*** Opening Material provided ***

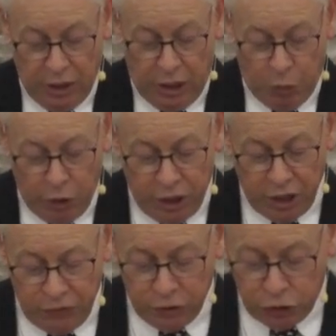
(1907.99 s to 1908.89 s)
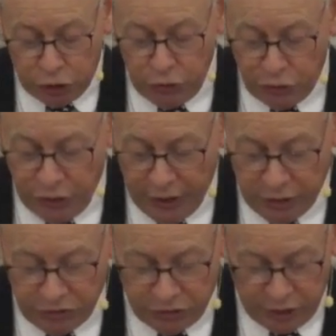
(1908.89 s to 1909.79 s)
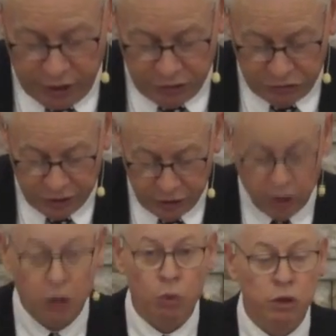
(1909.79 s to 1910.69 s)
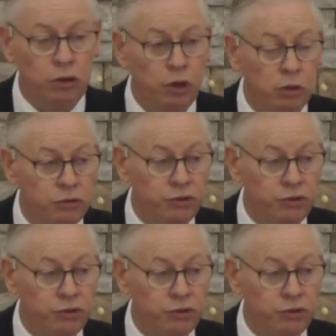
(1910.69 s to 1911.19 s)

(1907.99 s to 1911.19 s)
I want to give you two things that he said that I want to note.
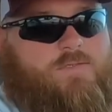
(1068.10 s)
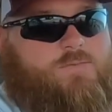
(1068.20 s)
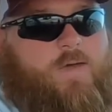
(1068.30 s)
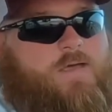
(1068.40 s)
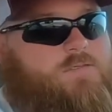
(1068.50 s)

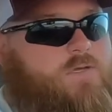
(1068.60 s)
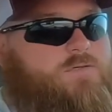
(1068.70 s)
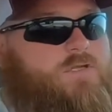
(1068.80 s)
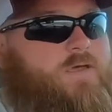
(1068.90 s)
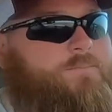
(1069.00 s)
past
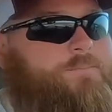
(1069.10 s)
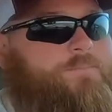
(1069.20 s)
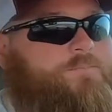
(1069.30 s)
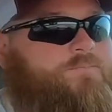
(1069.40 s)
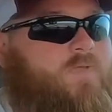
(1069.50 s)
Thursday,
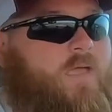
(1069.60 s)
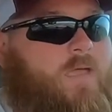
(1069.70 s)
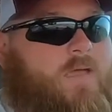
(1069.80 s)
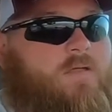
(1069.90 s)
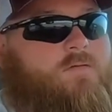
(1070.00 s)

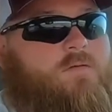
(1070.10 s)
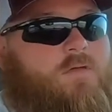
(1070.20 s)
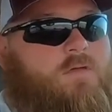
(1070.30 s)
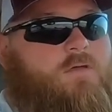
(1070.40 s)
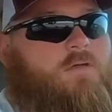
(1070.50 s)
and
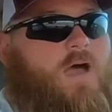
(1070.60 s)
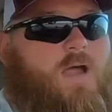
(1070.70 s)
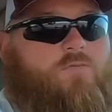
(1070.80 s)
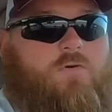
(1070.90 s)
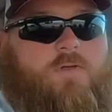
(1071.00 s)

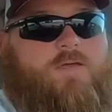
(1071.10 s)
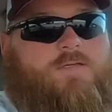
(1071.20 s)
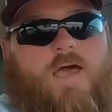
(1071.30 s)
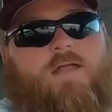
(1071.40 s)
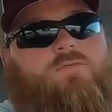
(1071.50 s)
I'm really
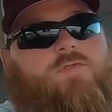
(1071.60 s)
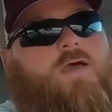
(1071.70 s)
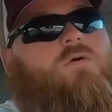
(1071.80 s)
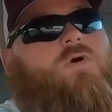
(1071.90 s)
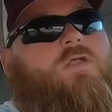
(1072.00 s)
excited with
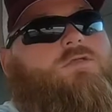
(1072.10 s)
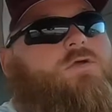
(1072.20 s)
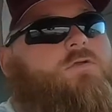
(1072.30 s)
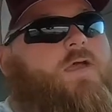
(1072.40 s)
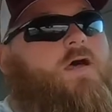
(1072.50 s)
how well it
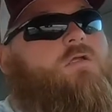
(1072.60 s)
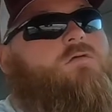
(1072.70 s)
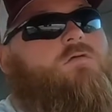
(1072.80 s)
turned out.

*** Closing Material provided ***
*** Opening Material provided ***

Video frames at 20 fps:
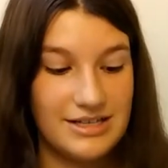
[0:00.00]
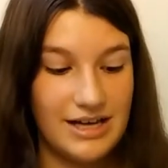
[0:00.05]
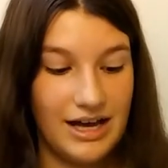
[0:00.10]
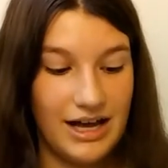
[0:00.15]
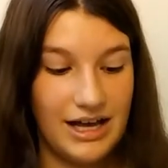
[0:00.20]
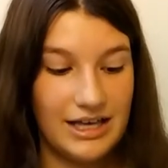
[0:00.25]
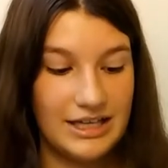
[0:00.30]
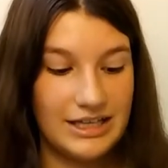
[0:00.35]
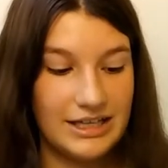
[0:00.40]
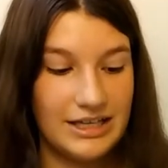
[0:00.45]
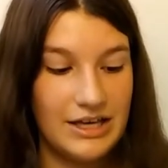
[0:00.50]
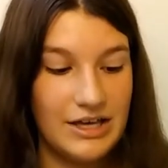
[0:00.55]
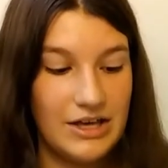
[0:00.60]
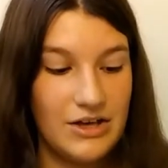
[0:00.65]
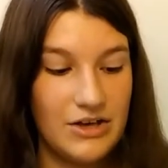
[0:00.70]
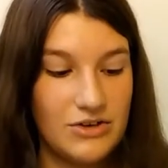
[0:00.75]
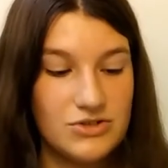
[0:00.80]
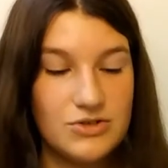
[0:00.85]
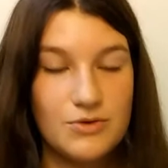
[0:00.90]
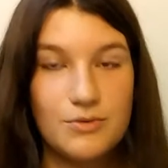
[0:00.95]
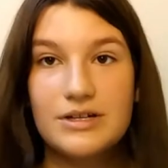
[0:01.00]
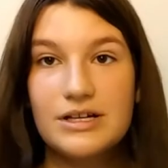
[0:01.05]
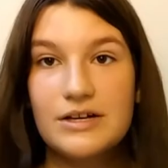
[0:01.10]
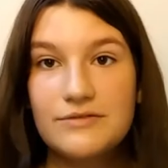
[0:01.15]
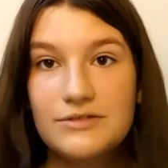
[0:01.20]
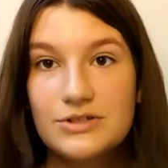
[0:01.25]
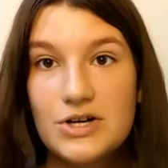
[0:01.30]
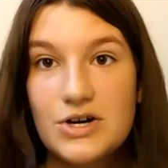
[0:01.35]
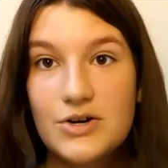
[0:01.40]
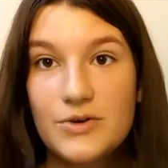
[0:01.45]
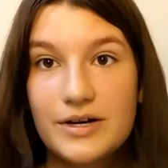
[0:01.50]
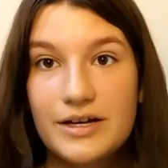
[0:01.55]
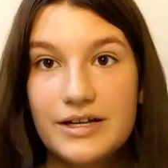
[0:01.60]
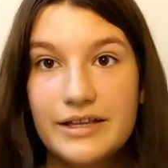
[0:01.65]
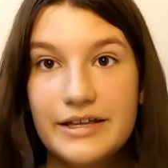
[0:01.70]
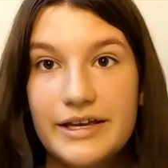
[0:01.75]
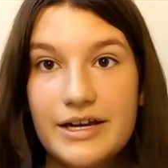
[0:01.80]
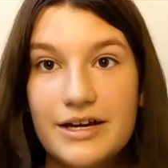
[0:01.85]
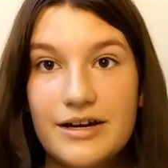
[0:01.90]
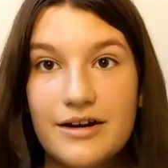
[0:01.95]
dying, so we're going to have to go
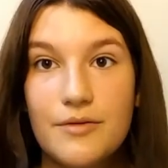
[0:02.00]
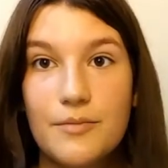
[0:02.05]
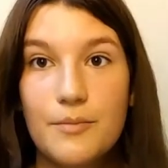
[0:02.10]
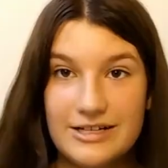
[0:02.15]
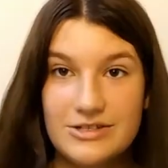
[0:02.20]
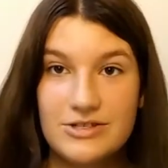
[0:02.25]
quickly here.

*** Closing Material provided ***

Write out again exactly the lines above from the one with "(1907.99 s to 1908.89 s)" through the one with "(1068.70 s)", adding no other lines and no pictures.

> [Exercise response]:
(1907.99 s to 1908.89 s)
(1908.89 s to 1909.79 s)
(1909.79 s to 1910.69 s)
(1910.69 s to 1911.19 s)

(1907.99 s to 1911.19 s)
I want to give you two things that he said that I want to note.
(1068.10 s)
(1068.20 s)
(1068.30 s)
(1068.40 s)
(1068.50 s)

(1068.60 s)
(1068.70 s)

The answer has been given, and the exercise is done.